Input records Block Start

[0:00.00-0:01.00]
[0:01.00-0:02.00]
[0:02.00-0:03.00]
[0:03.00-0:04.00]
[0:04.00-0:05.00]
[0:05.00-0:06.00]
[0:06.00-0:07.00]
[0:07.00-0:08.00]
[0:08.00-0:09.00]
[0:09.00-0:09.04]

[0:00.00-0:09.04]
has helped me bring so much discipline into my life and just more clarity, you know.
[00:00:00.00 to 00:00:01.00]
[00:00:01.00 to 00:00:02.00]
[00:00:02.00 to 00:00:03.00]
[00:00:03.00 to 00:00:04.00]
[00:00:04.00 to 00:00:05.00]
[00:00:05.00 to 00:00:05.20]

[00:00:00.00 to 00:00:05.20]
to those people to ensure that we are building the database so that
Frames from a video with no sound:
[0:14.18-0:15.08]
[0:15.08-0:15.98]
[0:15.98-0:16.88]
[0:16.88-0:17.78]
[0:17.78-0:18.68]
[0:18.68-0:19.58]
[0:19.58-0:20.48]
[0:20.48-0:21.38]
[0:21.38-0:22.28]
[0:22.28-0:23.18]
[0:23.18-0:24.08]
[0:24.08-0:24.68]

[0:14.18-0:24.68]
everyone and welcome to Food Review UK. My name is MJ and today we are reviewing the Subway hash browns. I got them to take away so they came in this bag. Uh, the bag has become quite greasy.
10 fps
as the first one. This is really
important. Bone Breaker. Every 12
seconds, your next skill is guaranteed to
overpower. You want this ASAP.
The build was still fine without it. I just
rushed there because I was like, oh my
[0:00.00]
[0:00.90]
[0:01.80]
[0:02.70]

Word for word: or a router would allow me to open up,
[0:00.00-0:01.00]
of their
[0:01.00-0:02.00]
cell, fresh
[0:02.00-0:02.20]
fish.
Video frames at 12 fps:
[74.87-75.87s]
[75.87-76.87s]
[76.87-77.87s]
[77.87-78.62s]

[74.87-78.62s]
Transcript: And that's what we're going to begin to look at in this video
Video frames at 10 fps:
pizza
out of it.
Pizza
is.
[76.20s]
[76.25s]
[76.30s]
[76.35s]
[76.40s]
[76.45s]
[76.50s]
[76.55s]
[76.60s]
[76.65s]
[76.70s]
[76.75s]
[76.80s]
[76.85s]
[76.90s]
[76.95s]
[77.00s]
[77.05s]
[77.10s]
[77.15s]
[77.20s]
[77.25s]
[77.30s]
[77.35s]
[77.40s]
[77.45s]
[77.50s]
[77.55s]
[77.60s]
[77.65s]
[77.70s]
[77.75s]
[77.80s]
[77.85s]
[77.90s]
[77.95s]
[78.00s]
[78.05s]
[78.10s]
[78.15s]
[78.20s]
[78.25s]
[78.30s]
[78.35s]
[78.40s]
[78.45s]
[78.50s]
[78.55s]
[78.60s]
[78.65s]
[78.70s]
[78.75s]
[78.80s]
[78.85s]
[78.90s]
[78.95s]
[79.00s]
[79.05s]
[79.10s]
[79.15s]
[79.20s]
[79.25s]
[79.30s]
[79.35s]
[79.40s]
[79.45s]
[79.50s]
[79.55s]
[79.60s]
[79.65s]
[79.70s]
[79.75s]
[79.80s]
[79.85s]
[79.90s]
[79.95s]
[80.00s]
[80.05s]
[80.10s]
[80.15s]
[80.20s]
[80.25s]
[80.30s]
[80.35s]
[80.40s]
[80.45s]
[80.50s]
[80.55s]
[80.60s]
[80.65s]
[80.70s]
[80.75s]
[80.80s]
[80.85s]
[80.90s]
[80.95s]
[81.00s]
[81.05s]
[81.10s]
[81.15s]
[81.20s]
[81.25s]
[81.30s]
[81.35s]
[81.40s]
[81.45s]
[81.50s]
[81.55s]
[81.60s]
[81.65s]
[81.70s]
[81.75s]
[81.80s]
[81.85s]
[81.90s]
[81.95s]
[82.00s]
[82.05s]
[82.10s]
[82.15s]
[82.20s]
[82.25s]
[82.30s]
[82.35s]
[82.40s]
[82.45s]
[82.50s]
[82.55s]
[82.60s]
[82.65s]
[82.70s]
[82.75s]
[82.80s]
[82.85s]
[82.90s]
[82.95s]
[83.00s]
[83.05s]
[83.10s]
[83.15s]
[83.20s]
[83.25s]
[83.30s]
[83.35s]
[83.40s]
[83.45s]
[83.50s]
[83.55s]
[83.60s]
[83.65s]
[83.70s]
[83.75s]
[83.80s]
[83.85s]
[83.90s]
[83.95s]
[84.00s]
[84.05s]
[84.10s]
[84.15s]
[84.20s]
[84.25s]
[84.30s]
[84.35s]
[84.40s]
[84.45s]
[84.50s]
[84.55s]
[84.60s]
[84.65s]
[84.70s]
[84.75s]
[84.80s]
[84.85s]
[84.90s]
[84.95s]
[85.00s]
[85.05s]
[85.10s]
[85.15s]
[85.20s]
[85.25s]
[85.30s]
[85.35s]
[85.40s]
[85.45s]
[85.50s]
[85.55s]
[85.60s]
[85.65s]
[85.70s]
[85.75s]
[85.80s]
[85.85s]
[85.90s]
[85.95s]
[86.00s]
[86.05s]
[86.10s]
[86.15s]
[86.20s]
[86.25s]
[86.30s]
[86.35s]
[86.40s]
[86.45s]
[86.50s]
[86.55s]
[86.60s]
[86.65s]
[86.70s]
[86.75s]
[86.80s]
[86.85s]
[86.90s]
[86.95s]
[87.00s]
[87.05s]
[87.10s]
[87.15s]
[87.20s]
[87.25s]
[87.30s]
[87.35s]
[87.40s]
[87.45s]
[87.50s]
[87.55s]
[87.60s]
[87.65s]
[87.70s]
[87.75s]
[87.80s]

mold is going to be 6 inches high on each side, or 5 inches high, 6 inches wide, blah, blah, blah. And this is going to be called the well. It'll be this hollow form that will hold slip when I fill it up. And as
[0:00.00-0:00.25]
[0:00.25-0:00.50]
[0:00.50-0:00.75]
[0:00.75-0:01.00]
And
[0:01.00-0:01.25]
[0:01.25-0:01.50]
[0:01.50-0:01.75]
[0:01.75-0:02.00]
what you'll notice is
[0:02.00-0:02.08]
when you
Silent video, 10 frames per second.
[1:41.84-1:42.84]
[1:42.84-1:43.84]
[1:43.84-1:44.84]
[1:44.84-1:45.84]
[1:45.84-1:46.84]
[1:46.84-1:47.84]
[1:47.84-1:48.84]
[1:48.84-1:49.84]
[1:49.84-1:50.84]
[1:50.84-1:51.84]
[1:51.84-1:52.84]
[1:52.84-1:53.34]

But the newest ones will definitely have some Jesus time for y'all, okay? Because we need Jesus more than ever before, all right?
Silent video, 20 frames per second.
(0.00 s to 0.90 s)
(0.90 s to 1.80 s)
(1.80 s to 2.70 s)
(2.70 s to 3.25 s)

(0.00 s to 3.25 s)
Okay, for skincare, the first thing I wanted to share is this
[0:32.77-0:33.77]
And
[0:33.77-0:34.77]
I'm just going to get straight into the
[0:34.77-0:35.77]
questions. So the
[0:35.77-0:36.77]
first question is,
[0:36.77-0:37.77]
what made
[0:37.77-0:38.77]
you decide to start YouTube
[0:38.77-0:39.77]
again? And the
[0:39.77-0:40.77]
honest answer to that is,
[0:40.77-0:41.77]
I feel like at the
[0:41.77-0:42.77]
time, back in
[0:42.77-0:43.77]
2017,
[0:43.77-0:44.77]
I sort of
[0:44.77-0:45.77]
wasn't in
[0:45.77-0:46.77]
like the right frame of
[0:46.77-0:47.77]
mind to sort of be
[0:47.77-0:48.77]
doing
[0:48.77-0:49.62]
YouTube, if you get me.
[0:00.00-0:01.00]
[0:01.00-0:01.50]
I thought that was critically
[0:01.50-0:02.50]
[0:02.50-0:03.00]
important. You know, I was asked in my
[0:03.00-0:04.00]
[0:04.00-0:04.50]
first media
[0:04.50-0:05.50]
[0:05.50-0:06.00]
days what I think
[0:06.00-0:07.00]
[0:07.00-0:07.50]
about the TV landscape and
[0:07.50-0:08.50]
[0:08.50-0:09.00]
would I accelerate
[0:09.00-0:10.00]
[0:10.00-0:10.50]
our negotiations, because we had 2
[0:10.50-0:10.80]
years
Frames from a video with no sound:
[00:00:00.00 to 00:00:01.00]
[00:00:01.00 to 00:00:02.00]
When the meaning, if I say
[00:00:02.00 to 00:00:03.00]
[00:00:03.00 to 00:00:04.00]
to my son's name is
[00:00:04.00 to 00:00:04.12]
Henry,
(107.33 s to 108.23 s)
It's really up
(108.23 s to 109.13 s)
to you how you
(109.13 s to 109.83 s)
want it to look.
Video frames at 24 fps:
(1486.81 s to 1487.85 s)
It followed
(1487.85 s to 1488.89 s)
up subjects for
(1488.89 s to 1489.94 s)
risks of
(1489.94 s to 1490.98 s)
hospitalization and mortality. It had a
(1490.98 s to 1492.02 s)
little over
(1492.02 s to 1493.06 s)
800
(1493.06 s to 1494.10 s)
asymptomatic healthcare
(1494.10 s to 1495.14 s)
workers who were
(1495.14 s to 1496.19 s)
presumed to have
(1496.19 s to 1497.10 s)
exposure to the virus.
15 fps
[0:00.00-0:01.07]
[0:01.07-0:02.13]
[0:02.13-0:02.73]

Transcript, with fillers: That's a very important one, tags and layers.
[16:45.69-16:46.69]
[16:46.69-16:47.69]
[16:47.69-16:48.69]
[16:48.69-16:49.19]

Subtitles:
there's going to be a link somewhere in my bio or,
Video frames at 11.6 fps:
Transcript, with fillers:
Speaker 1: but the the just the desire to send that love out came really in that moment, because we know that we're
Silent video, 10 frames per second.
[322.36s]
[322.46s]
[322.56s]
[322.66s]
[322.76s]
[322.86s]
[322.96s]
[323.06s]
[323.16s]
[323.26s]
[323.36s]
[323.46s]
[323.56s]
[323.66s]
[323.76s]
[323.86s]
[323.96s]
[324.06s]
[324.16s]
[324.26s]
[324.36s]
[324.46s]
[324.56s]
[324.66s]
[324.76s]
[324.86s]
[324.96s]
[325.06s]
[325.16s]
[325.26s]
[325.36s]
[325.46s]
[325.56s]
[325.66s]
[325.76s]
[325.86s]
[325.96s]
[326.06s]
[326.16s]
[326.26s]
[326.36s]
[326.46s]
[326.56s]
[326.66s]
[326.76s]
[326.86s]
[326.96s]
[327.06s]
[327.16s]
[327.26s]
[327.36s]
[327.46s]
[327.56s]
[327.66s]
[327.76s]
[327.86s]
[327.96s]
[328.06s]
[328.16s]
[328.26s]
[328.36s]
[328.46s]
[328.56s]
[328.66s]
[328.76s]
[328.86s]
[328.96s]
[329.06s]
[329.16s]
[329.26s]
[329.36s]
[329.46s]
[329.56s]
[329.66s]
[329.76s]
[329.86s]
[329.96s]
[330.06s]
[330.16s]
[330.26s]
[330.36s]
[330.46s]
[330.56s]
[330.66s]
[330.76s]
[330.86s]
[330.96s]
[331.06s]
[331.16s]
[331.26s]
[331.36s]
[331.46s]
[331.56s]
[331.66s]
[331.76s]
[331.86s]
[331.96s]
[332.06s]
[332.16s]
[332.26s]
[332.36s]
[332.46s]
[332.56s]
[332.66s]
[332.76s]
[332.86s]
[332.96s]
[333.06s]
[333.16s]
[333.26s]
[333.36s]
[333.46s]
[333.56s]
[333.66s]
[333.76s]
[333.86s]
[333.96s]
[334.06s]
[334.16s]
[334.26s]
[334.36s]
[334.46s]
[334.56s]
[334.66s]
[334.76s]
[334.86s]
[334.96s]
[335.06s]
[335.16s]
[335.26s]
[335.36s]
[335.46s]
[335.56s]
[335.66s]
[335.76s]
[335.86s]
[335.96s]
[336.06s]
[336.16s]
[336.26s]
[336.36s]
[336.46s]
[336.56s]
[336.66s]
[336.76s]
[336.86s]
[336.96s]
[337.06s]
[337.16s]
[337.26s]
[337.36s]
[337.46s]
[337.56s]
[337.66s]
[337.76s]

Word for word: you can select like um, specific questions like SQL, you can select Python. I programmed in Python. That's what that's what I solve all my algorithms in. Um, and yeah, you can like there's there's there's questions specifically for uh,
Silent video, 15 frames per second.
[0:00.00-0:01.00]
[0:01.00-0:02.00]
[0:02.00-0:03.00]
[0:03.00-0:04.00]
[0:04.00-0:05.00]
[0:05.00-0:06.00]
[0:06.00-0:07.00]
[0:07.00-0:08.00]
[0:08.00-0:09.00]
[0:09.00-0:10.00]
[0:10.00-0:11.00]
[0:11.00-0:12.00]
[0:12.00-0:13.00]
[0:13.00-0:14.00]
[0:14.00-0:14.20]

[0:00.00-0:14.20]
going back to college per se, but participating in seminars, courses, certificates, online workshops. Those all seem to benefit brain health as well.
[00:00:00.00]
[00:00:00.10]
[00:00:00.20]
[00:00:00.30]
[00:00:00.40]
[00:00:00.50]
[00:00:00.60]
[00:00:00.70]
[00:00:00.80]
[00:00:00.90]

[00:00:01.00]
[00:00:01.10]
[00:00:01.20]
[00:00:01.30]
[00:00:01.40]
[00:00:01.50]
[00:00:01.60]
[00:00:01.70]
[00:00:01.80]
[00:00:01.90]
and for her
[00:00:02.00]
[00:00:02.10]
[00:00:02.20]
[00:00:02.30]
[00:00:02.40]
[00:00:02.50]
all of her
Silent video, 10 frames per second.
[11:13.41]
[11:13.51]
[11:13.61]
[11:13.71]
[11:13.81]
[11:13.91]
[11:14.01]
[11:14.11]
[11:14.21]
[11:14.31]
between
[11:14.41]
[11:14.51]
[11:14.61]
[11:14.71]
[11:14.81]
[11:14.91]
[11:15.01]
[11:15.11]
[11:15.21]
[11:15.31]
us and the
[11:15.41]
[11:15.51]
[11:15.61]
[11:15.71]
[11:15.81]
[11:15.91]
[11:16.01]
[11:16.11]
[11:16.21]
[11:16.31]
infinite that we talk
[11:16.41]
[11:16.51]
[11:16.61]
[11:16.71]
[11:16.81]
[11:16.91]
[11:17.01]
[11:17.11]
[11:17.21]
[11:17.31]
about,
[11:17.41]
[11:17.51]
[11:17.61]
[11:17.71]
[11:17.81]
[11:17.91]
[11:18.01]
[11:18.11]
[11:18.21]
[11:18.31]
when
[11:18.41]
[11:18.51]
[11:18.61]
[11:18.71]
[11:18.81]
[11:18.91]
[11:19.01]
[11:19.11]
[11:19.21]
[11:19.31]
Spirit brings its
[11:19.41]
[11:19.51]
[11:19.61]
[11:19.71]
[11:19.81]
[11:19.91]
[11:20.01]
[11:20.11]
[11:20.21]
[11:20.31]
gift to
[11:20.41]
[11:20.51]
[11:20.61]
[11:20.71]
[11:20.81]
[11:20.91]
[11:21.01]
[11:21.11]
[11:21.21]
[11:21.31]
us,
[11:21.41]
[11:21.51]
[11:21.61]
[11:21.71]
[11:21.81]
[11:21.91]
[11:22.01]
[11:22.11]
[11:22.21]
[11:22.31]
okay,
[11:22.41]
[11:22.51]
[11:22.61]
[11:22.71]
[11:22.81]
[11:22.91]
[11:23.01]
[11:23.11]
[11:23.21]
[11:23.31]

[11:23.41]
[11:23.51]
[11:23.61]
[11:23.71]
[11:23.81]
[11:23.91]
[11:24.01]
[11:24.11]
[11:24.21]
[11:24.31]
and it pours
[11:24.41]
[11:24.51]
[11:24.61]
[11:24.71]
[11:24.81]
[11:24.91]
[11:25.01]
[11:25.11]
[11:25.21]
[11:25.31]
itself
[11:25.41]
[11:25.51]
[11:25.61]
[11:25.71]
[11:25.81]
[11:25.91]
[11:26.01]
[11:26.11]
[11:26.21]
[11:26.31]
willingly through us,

Input records Block End

# What to do
Looking at the records above, return exactly the lines from the line with "[0:02.50-0:03.00]" to the line with "[0:07.50-0:08.50]", both ends included.

# Task answer
[0:02.50-0:03.00]
important. You know, I was asked in my
[0:03.00-0:04.00]
[0:04.00-0:04.50]
first media
[0:04.50-0:05.50]
[0:05.50-0:06.00]
days what I think
[0:06.00-0:07.00]
[0:07.00-0:07.50]
about the TV landscape and
[0:07.50-0:08.50]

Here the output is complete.